According to reports in The Independent last week, the Labour Party is considering giving charitable status to political parties, or at least allowing them to qualify for the same tax breaks as charities. Although the NCVO condemned the suggestion, saying it could "undermine confidence" in the sector, Acevo favours the move.
"Political parties are voluntary organisations," said Stephen Bubb, chief executive of Acevo. "They rely on vast numbers of volunteers."
Bubb said he saw no problem with mainstream parties qualifying as charities because they contribute to a healthy democracy. "The general secretary of the Liberal Democrats and the Labour Party happen to be Acevo members," he said.
But the idea, which the Labour Party says is among several options under discussion to reduce the reliance of political parties on individual donations, would face opposition from the NCVO.

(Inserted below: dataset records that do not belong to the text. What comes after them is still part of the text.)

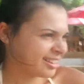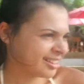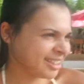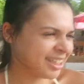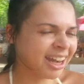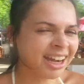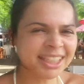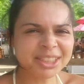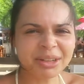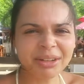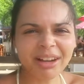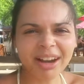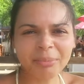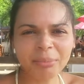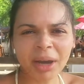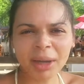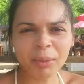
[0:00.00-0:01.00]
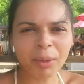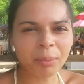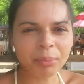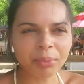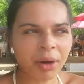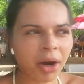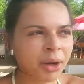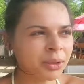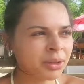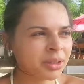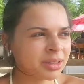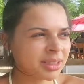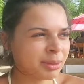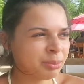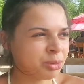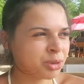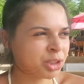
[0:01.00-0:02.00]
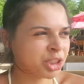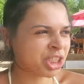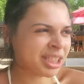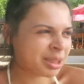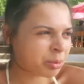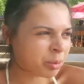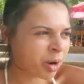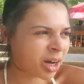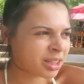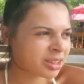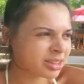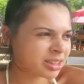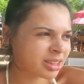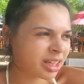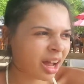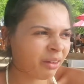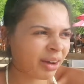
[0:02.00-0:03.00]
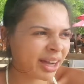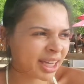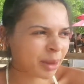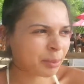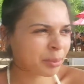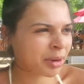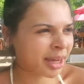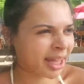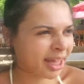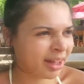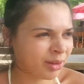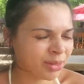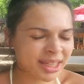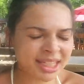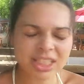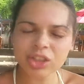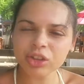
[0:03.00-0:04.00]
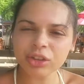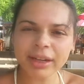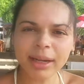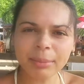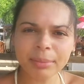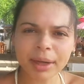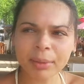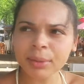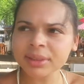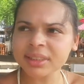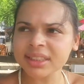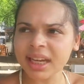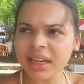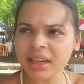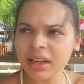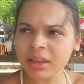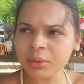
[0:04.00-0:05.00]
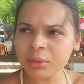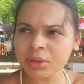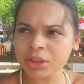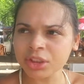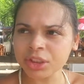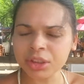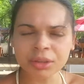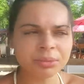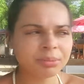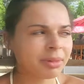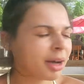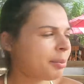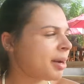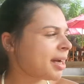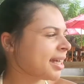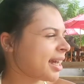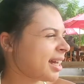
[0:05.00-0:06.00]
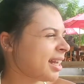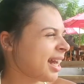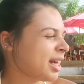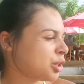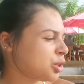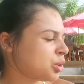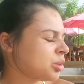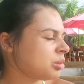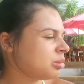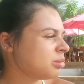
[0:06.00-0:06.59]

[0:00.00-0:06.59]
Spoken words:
See, my one broke because I bought a cheap one, so I can bring it on this trip, but I want to get another one soon. I might get an actual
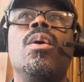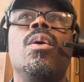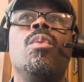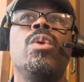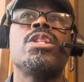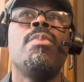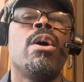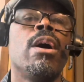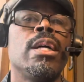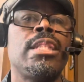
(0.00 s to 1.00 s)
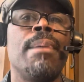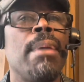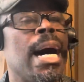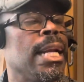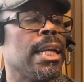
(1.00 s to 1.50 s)
was more
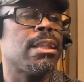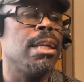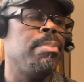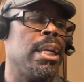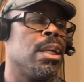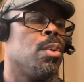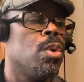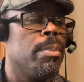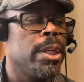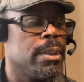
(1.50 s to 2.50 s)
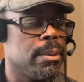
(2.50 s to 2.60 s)
demonic than being a woman.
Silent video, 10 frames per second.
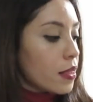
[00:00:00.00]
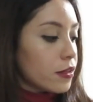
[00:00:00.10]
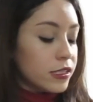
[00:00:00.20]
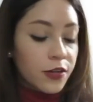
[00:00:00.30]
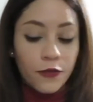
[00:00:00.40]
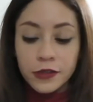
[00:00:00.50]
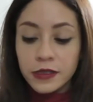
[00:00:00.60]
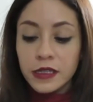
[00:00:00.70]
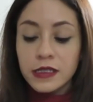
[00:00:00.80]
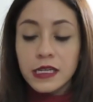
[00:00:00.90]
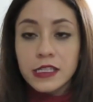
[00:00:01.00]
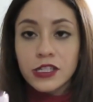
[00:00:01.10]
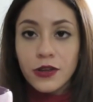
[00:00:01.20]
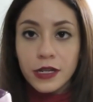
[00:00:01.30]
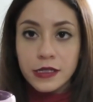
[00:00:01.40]
The difference is, as
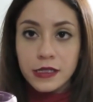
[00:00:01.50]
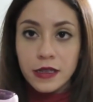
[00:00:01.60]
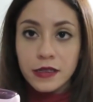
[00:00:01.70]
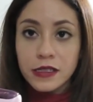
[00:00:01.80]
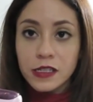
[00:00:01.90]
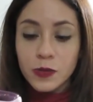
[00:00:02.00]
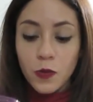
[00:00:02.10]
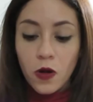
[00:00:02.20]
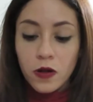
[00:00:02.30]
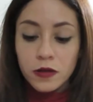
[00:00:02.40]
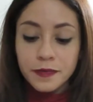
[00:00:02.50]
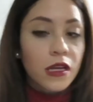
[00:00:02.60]
you can see, this is small.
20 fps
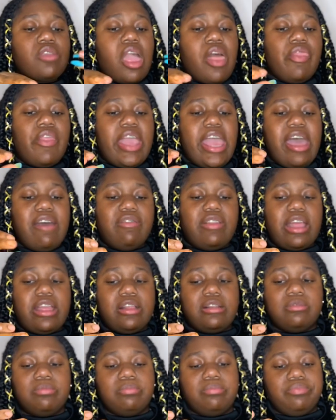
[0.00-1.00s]
they have like
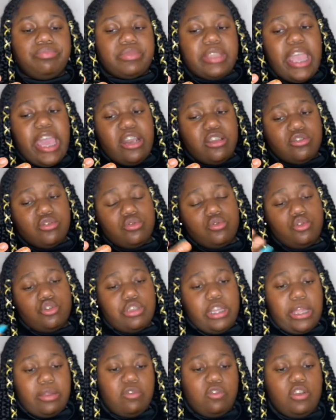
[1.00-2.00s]
attitudes
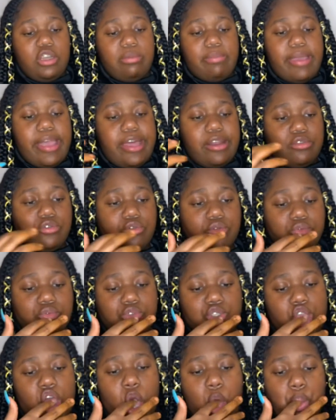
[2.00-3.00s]
like really bad
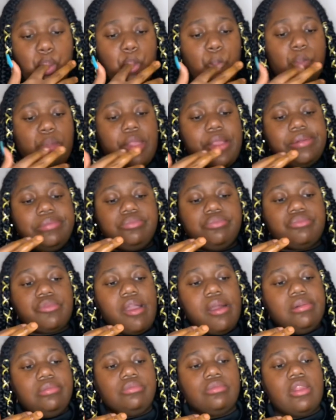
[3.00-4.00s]
attitudes
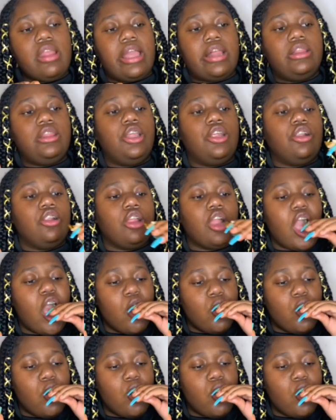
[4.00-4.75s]
like literally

"The Charities Bill clarifies the legal definition of charity so that it will be easier for the public to understand what charities are for," said Belinda Pratten, senior policy officer at the NCVO. "Blurring the boundary between political and charitable activity could undermine confidence in the charity sector."
Legal experts have reacted with similar scepticism. "It would change the landscape of what is charitable," said Rosamund McCarthy, consultant for Bates, Wells & Braithwaite.
She warned that although campaigning organisations, which aren't registered charities, could benefit, the changes would open the sector up to extremist groups.